Excerpts from a dataset

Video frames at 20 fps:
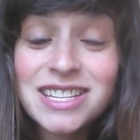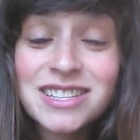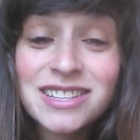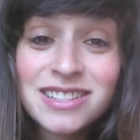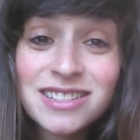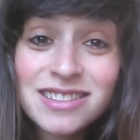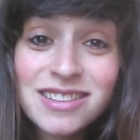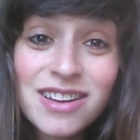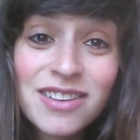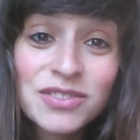
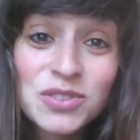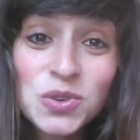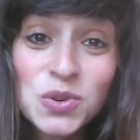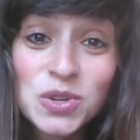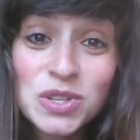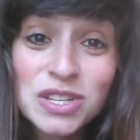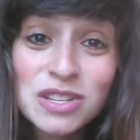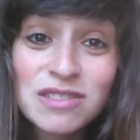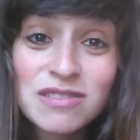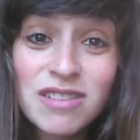Just
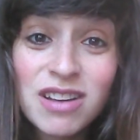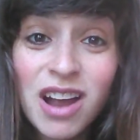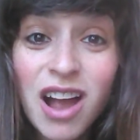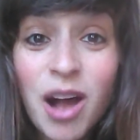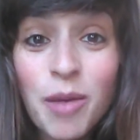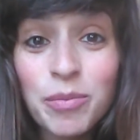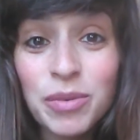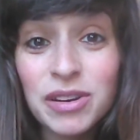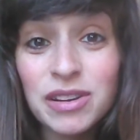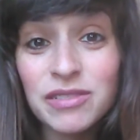talked you through a
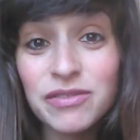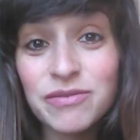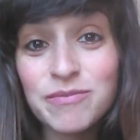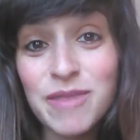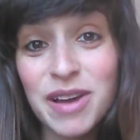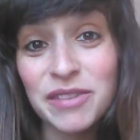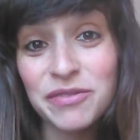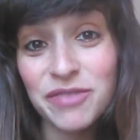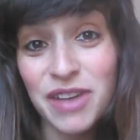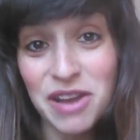couple of
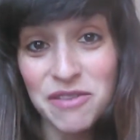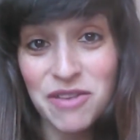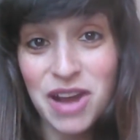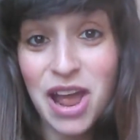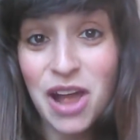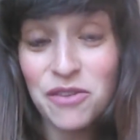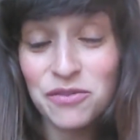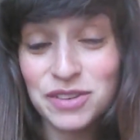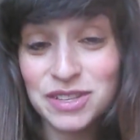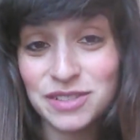my favourite
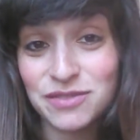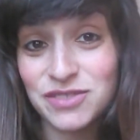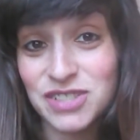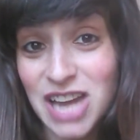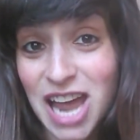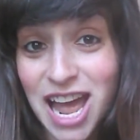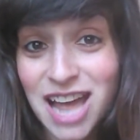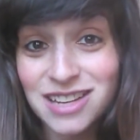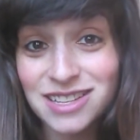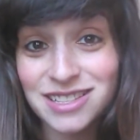outfits of
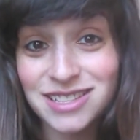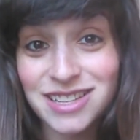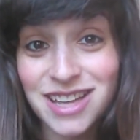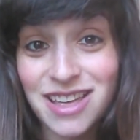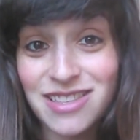Jack's,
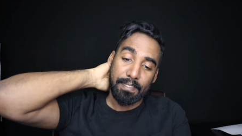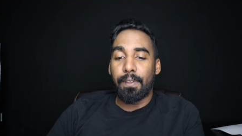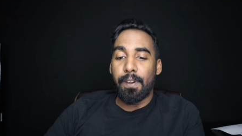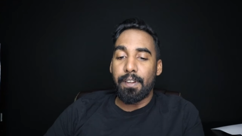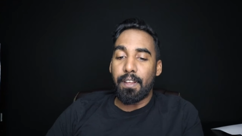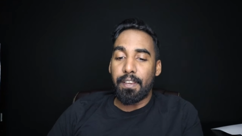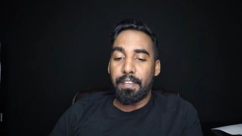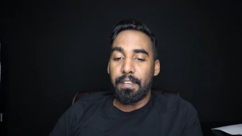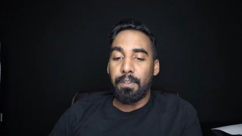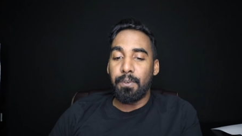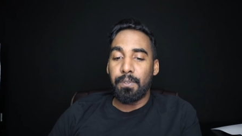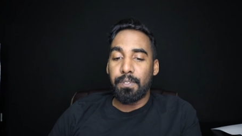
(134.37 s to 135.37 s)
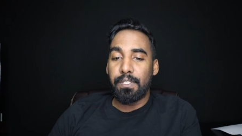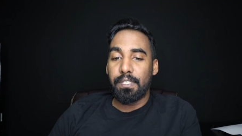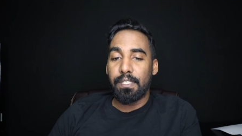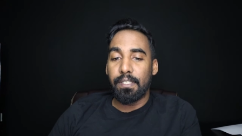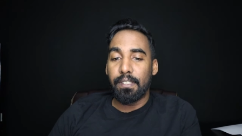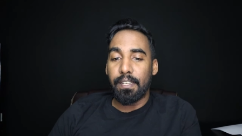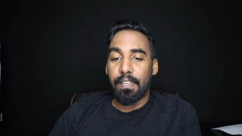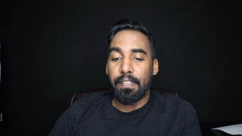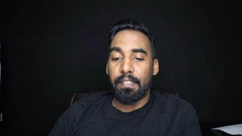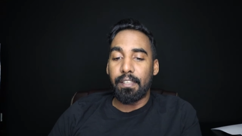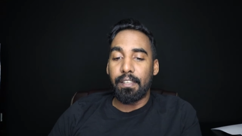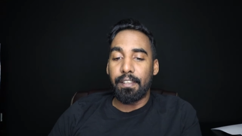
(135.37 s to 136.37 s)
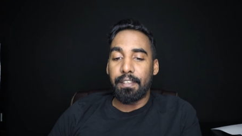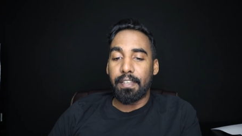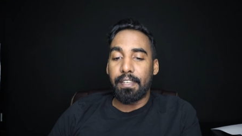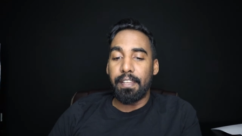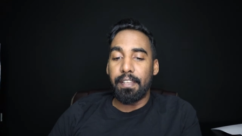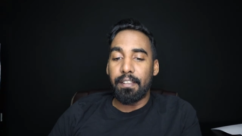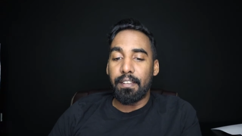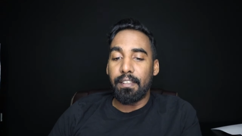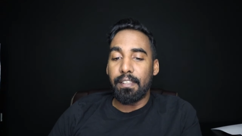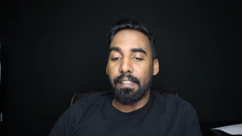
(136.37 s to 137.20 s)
Third on the news in, on the Gleaner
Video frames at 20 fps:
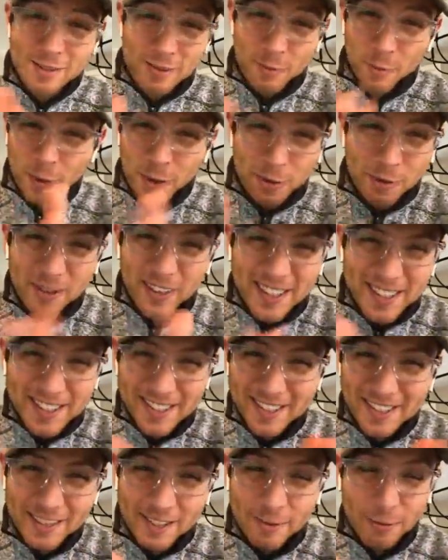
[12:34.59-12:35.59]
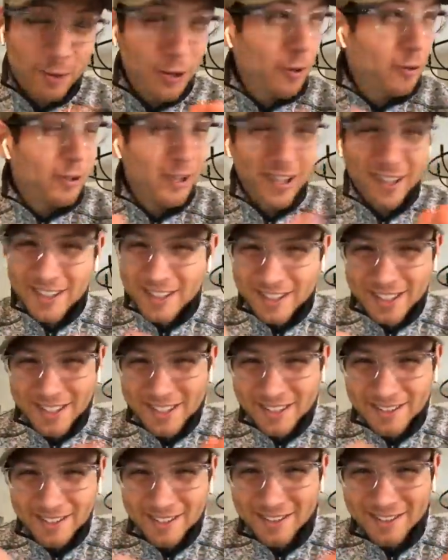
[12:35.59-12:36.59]
Window cleaning
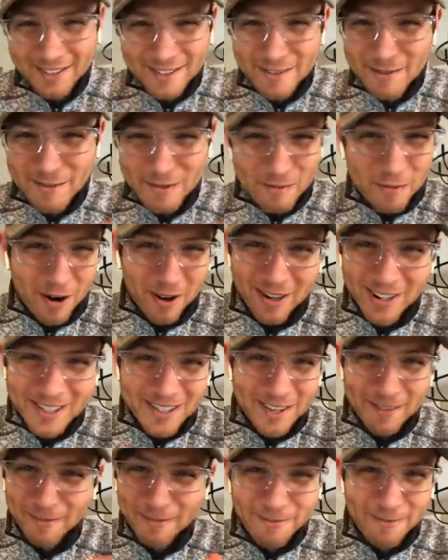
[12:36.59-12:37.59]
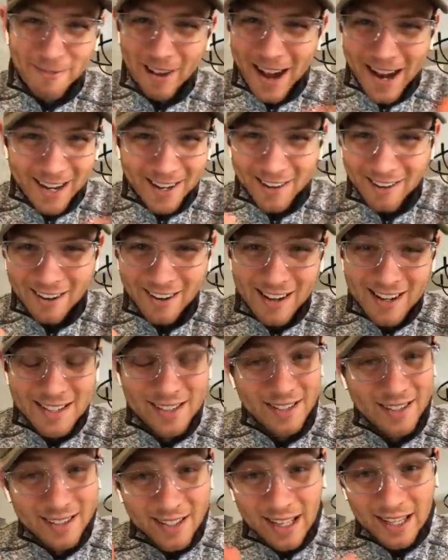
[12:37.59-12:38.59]
season. The market is on fire.
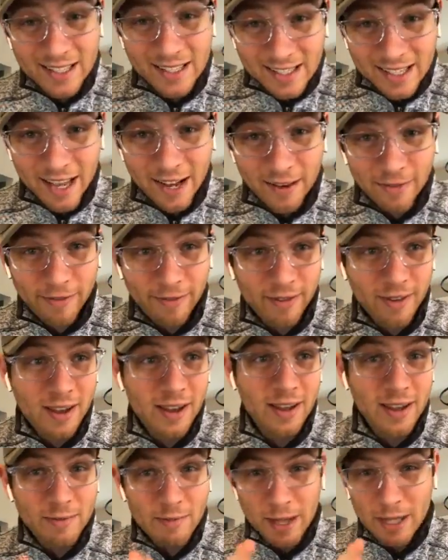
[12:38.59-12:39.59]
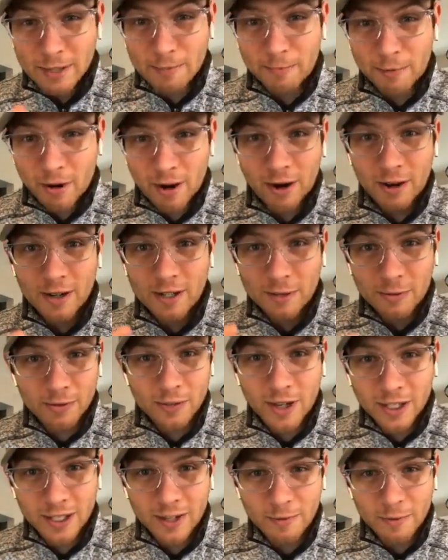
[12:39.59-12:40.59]
Stay safe, make some progress, and we'll
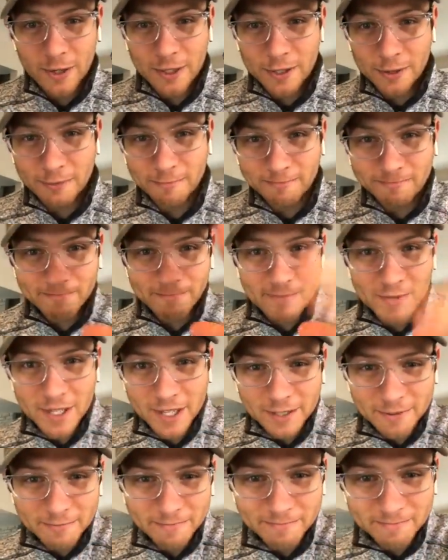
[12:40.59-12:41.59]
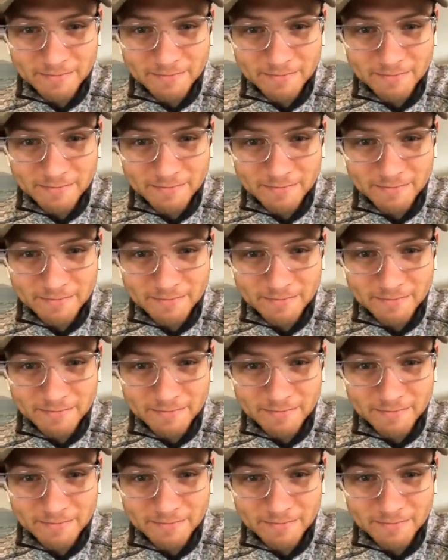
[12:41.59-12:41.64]
talk to everybody soon. See you guys.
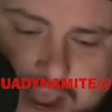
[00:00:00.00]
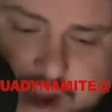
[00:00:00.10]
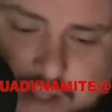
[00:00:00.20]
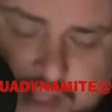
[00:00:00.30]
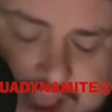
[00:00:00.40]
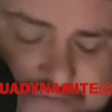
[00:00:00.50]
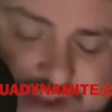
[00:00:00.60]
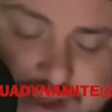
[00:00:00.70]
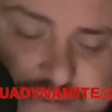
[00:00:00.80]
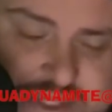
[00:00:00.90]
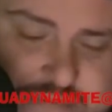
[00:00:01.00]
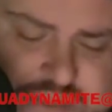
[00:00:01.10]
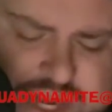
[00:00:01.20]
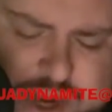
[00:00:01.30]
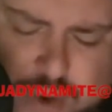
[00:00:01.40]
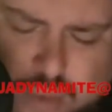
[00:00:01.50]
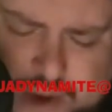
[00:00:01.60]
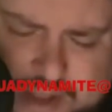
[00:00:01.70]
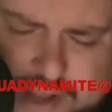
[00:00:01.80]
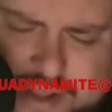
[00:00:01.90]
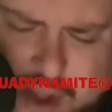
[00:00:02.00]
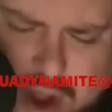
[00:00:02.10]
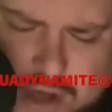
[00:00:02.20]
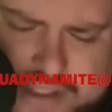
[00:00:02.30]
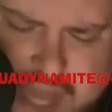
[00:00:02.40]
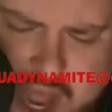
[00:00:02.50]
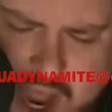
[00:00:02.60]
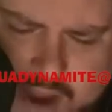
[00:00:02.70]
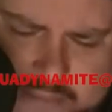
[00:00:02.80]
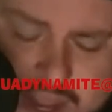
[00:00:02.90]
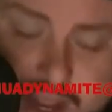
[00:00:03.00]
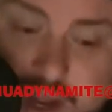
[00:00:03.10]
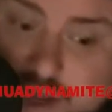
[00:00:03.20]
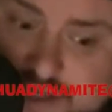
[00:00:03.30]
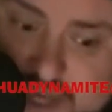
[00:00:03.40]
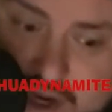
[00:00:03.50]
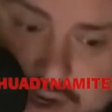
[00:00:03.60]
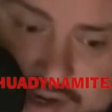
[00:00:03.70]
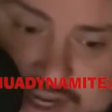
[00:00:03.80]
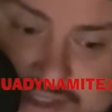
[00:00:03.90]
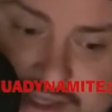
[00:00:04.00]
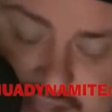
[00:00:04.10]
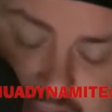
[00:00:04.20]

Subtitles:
And a lifetime seems like a really long time until you get to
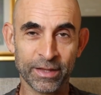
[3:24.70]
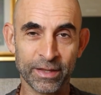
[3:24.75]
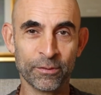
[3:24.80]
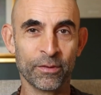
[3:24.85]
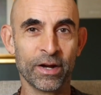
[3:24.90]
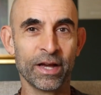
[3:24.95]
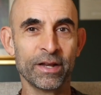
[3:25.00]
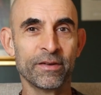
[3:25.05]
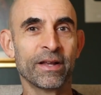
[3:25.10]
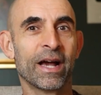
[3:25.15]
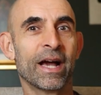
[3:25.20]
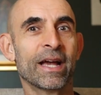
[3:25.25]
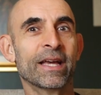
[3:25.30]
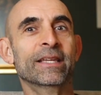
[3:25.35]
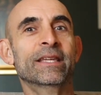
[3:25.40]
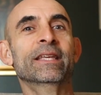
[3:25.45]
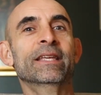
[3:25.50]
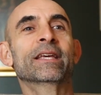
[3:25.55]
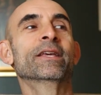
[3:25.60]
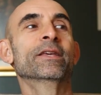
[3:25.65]
right
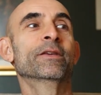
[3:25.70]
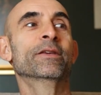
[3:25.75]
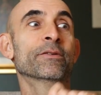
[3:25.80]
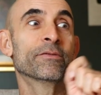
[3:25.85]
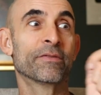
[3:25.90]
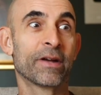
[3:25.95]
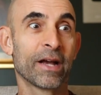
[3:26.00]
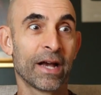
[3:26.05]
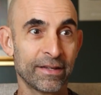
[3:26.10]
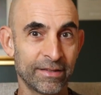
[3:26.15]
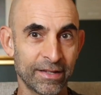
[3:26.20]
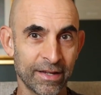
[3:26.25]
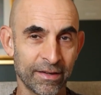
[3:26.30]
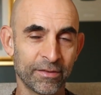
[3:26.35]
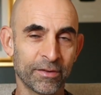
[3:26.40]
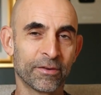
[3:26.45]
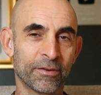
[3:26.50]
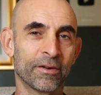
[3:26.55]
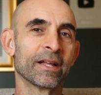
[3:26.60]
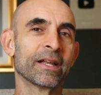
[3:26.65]
idea, you guys have
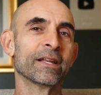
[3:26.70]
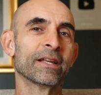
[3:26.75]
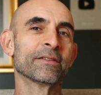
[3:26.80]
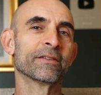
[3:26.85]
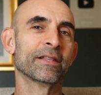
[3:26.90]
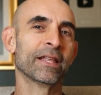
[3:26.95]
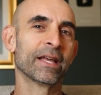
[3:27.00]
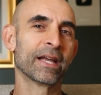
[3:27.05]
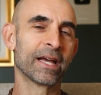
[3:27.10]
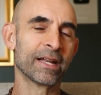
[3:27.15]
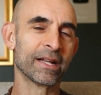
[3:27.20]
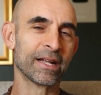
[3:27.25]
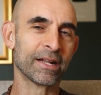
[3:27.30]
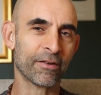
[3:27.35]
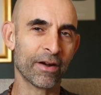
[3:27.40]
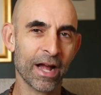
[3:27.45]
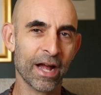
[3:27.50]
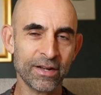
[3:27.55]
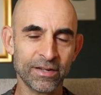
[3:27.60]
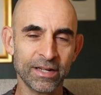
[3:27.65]
the wrong idea. So they kind of
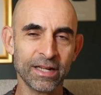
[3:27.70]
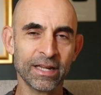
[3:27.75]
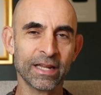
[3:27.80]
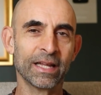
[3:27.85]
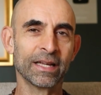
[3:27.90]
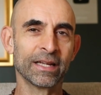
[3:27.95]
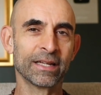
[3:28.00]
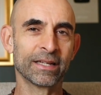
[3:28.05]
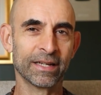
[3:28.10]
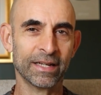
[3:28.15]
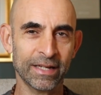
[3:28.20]
gradually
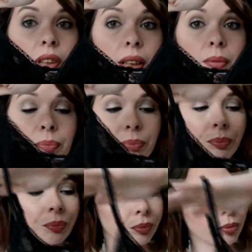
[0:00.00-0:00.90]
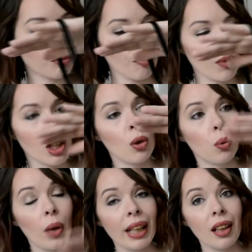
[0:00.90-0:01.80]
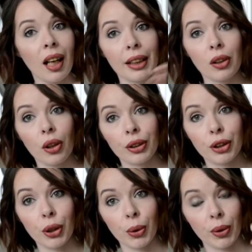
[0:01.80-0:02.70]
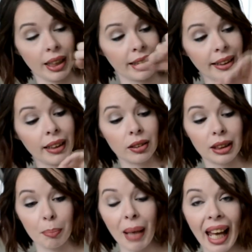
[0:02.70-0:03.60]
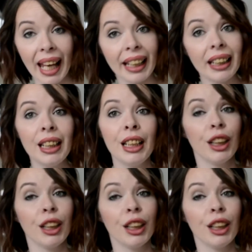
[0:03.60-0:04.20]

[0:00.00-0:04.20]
it. When I got to the till to pay,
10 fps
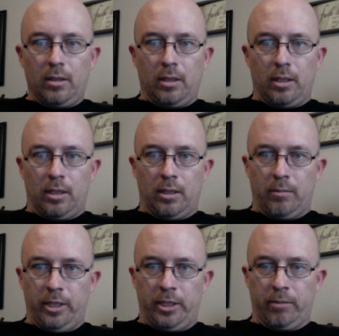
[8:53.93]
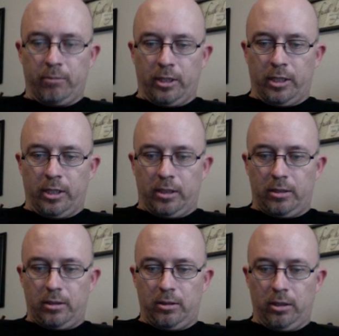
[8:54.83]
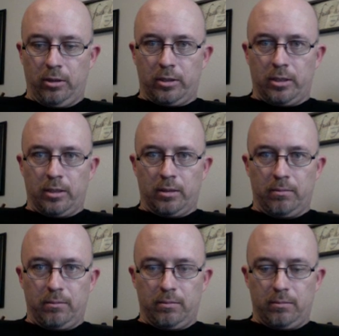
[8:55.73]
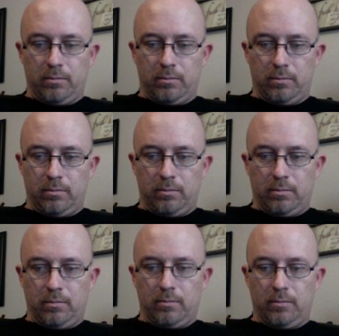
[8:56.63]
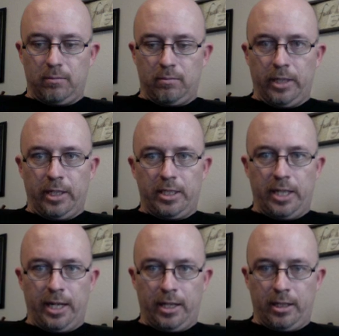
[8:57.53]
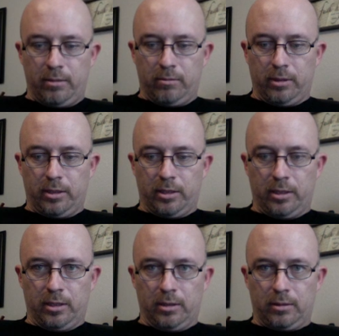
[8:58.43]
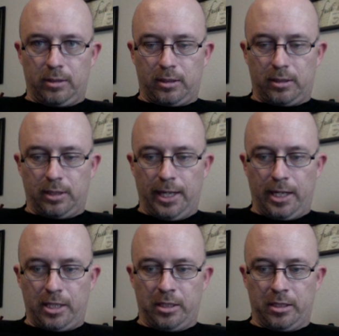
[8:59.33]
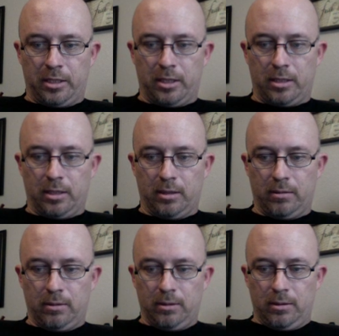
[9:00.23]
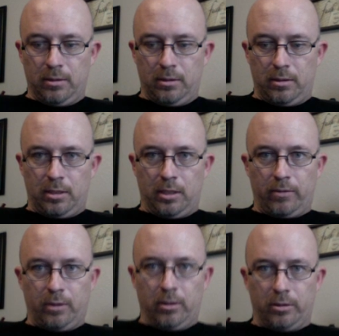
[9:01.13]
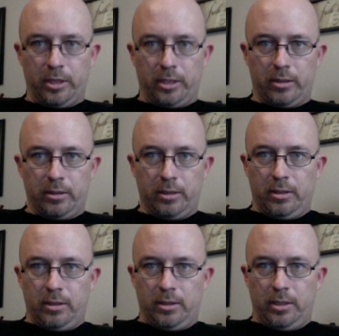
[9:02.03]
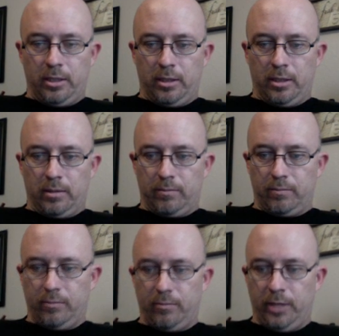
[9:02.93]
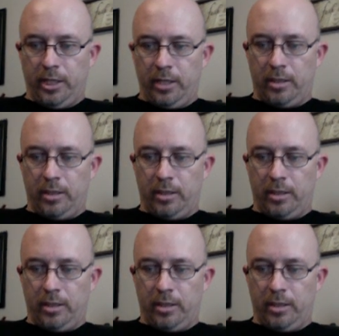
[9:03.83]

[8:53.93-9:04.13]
And then we're going to close our meta tag with a slash, since it's a self-closing, and end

THE PROBLEM:
Leave the pictures out, and transcribe exactly the lines above starting at the one that contains "[00:00:00.60]" and ending at the one that contains "[00:00:03.70]".

COMPLETED EXERCISE:
[00:00:00.60]
[00:00:00.70]
[00:00:00.80]
[00:00:00.90]
[00:00:01.00]
[00:00:01.10]
[00:00:01.20]
[00:00:01.30]
[00:00:01.40]
[00:00:01.50]
[00:00:01.60]
[00:00:01.70]
[00:00:01.80]
[00:00:01.90]
[00:00:02.00]
[00:00:02.10]
[00:00:02.20]
[00:00:02.30]
[00:00:02.40]
[00:00:02.50]
[00:00:02.60]
[00:00:02.70]
[00:00:02.80]
[00:00:02.90]
[00:00:03.00]
[00:00:03.10]
[00:00:03.20]
[00:00:03.30]
[00:00:03.40]
[00:00:03.50]
[00:00:03.60]
[00:00:03.70]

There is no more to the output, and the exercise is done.